Last week in Monitor Calibration: Debunking Unit I wrote about the “facts and shortcomings” of monitor calibration. Then, I received an email from Ismaeli. A few emails later and there is a major clarification that is needed.
Ismaeli was saying:
Like all serious photographers, he has a MacBook pro laptop, and his monitor calibration doesn’t work properly. Could I offer some suggestions?
Ismaeli’s problem was that even after calibrating his laptop with a ColorMunki and he can’t get the same colours. Isn’t that the purpose of the monitor & printer calibration
The problem with laptops is that calibrating them is pretty much impossible and useless. This is for all laptops, include Mac and Windows. Why? Because of the hinge that holds the LCD panel.

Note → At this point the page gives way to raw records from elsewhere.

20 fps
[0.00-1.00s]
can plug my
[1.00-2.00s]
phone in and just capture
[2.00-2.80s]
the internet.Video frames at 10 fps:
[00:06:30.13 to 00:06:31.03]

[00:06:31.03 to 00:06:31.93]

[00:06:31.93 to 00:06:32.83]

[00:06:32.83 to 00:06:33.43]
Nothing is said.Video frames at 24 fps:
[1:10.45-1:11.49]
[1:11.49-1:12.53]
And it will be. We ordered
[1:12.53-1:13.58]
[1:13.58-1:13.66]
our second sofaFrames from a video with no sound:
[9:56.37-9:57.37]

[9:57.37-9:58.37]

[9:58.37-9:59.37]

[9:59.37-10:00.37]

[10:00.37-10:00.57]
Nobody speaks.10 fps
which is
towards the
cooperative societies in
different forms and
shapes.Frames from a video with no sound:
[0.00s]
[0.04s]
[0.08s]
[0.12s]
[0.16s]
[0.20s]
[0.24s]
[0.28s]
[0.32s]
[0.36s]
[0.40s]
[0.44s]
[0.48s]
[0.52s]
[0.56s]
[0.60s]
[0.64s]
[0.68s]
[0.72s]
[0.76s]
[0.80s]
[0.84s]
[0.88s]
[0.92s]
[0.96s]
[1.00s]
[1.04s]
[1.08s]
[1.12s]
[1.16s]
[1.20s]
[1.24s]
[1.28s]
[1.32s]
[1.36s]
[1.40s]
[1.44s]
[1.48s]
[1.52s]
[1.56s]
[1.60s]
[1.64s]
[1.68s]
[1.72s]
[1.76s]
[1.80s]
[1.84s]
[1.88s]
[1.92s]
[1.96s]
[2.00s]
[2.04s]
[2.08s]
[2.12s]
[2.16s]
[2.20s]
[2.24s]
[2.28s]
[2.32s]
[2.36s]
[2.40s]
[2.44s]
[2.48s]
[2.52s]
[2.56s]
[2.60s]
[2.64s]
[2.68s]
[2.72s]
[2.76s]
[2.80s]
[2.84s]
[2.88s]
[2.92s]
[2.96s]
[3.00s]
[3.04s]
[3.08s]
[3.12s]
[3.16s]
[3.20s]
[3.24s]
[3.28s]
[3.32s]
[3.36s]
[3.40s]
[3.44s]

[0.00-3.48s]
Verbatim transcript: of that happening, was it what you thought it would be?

- Each LCD panel is made of 2 polarizing filters. And polarizing filters work more/best at 90° of the light.
- You can see it yourself by looking at your photos on an LCD screen from a higher position then from a lower position. You will see it lighter and darker. That’s exactly the same thing that’s happening on a laptop, depending on the angle of the LCD panel relative to your line of sight.
- I’m not saying that you should not calibrate your laptop.
- The calibration will only work if you can always position yourself in the same line of sight as the angle of the laptop.
- Do not rely on the colours of your photos when you are viewing them on your laptop.
- It’s much easier and more reliable with a desktop, since the screen is fixed, your desk is fixed, the height of your chair is almost fixed. The only variable is the “slouching”.
- That’s why many labs still have “boob tubes”.